Segment Open

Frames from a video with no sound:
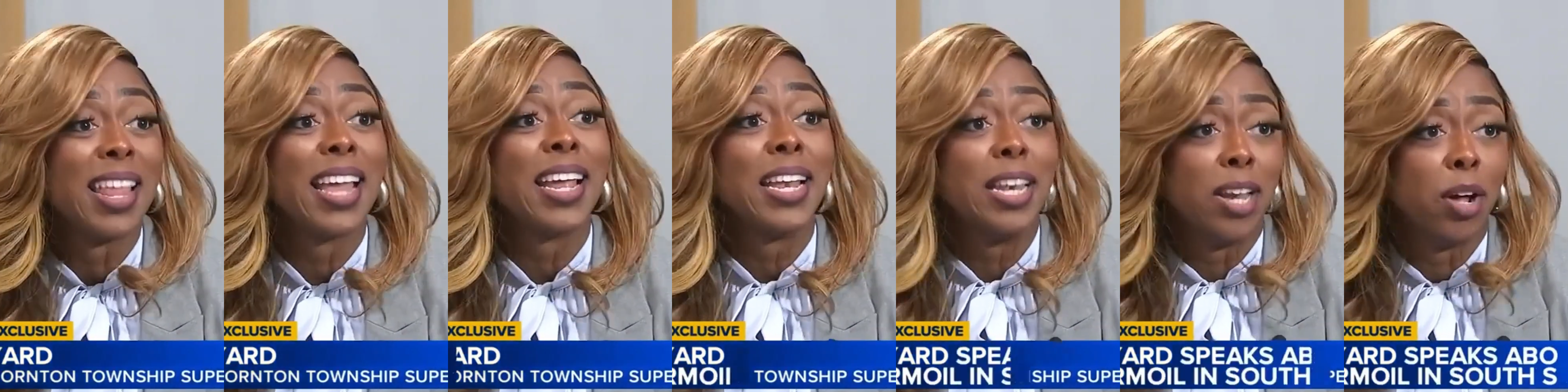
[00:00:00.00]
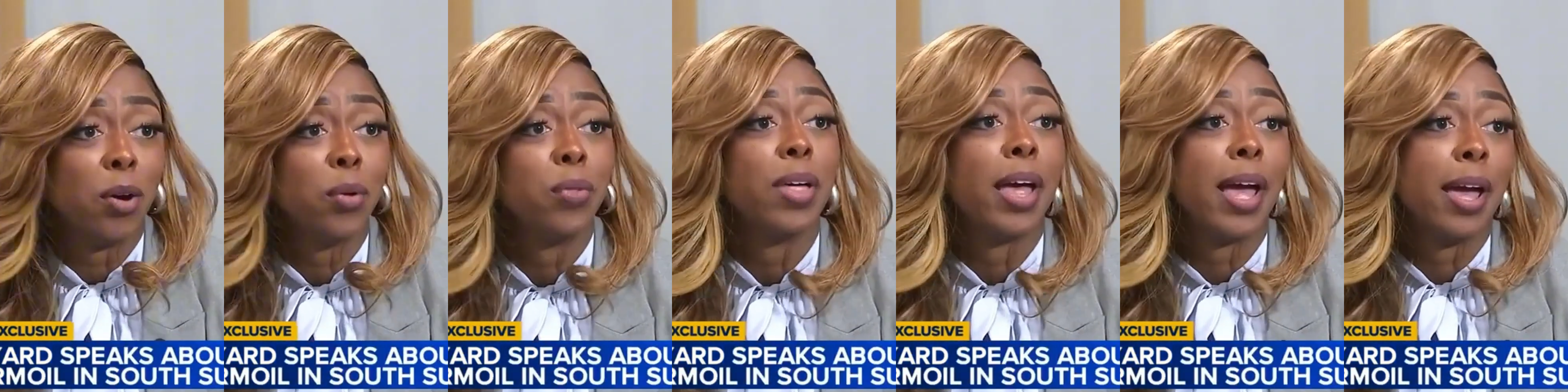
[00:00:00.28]

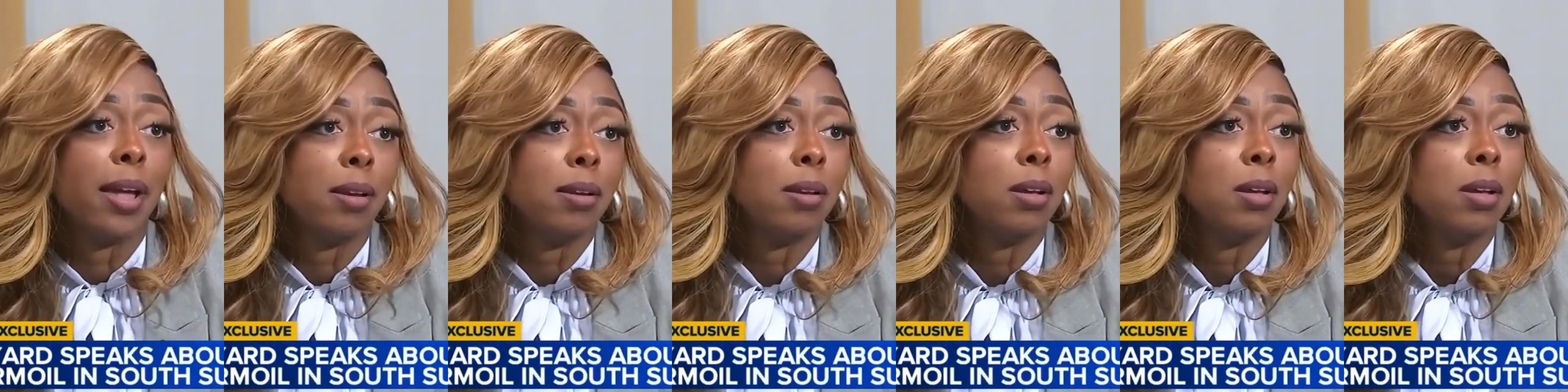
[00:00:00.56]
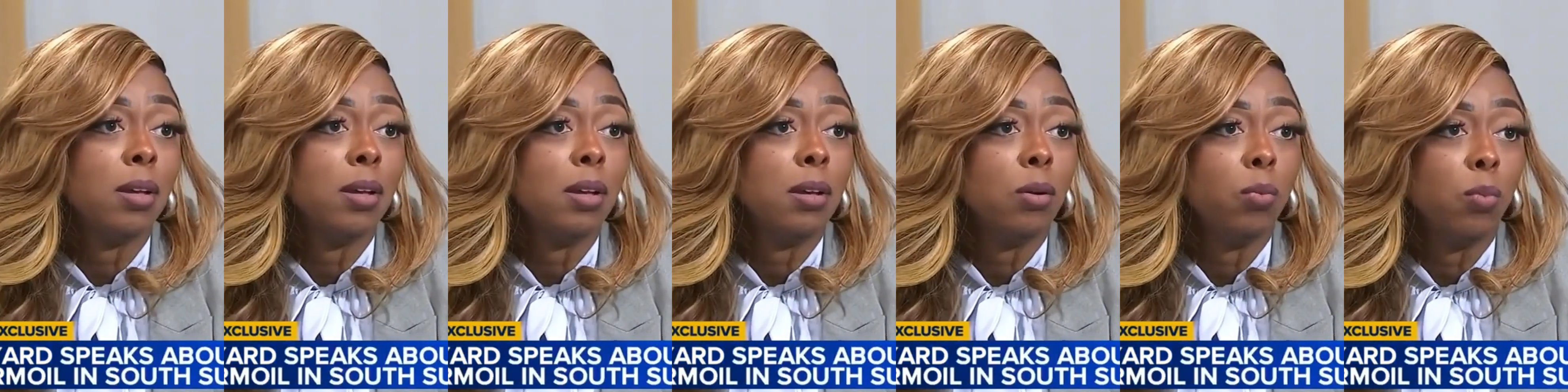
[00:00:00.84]
Good.
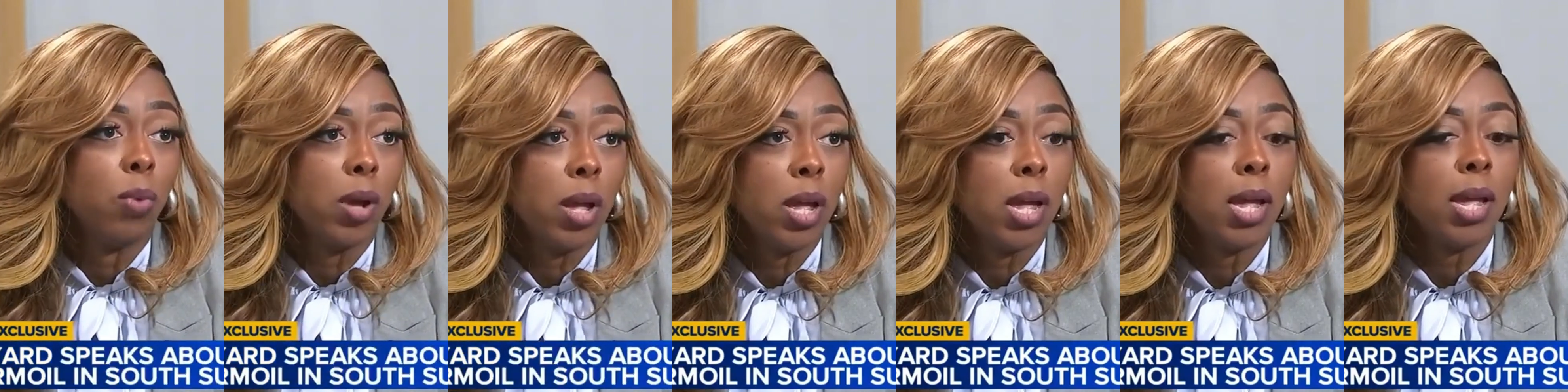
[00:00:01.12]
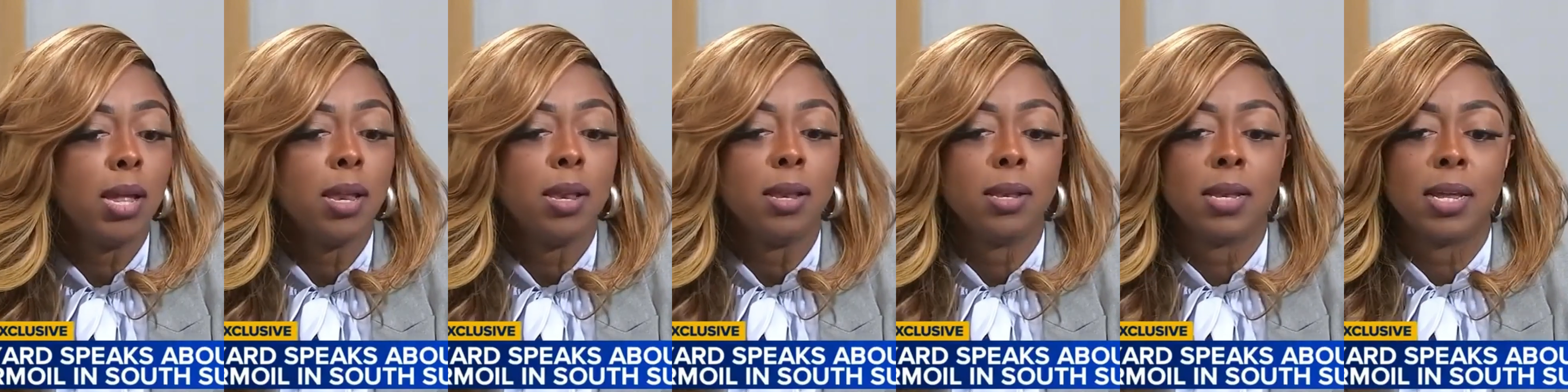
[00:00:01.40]
Now let's
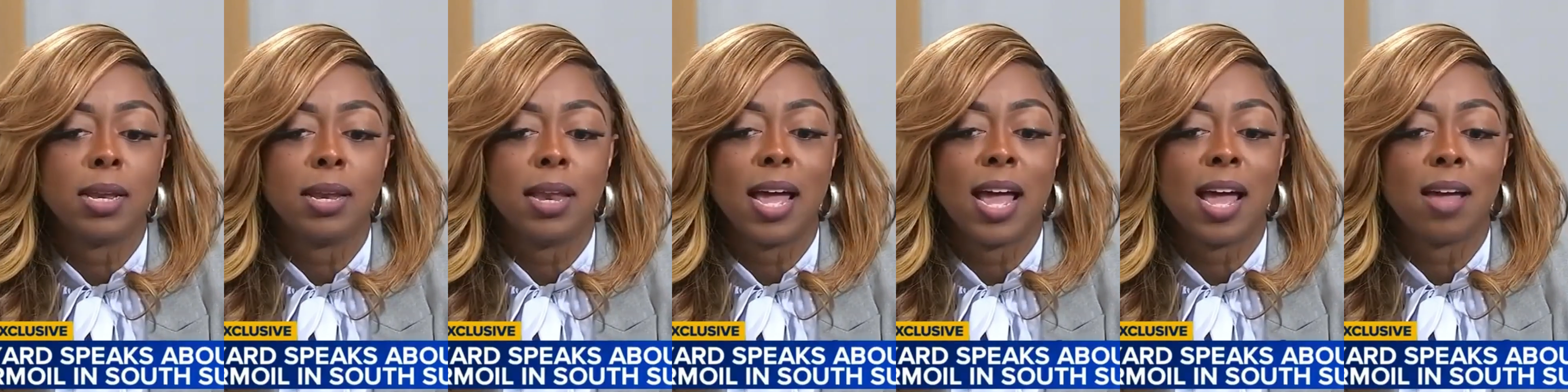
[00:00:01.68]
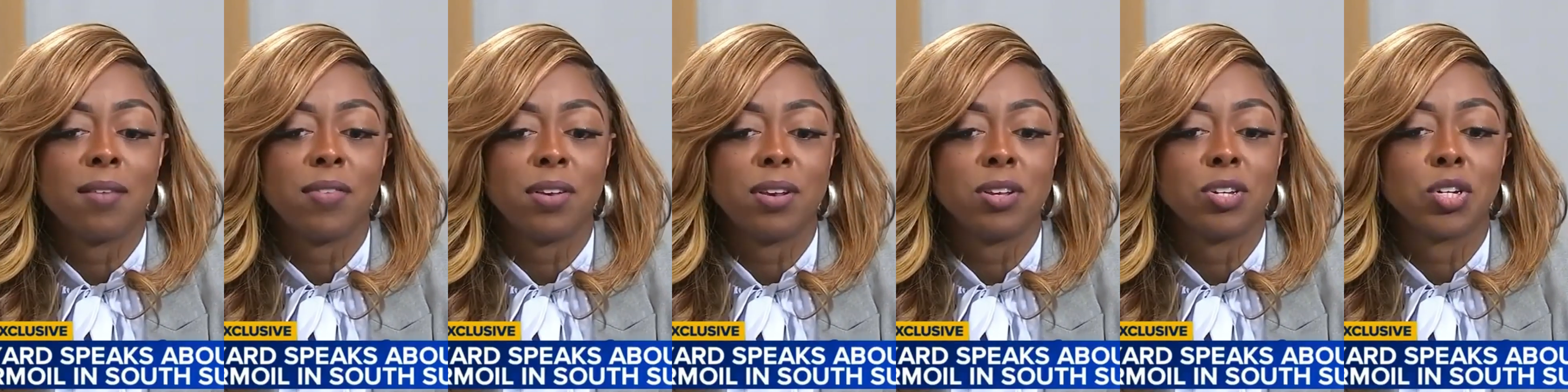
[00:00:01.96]
talk about
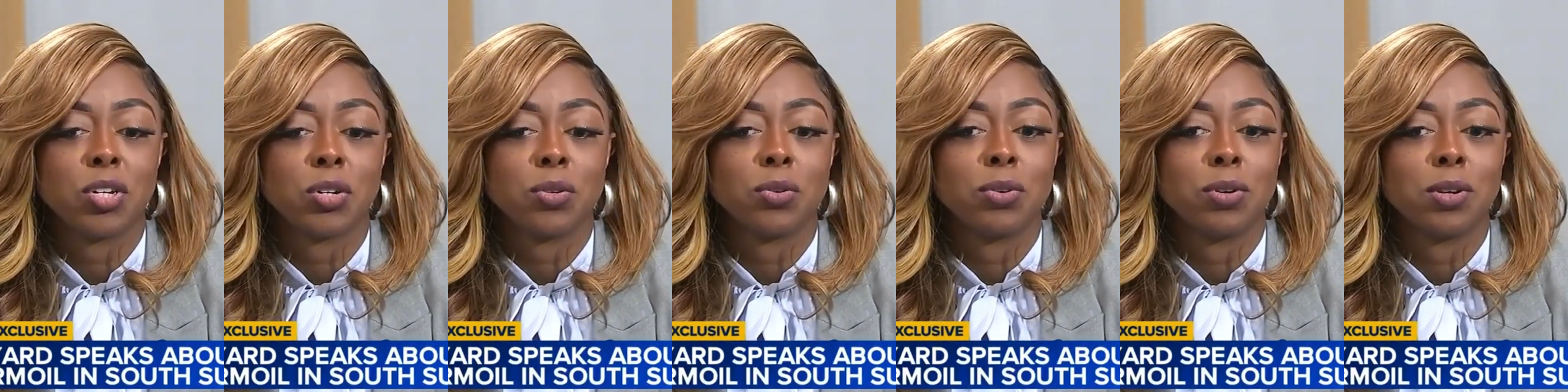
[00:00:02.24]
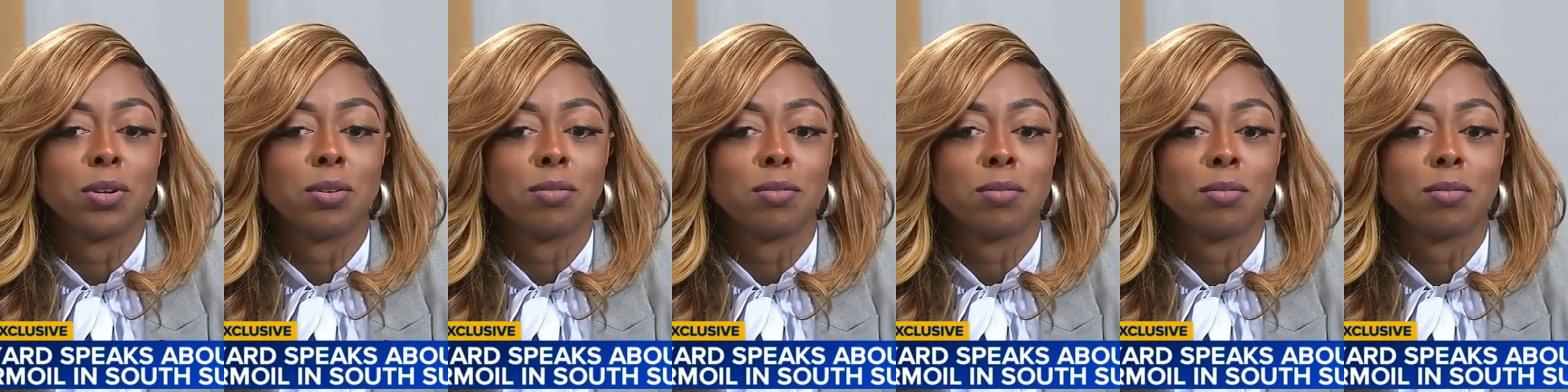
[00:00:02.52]
this sepia-toned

Segment Closed

(Goal of the exercise)
Restate the material above word for word, omitting the pictures.

(Answer for the task)
Frames from a video with no sound:
[00:00:00.00]
[00:00:00.28]

[00:00:00.56]
[00:00:00.84]
Good.
[00:00:01.12]
[00:00:01.40]
Now let's
[00:00:01.68]
[00:00:01.96]
talk about
[00:00:02.24]
[00:00:02.52]
this sepia-toned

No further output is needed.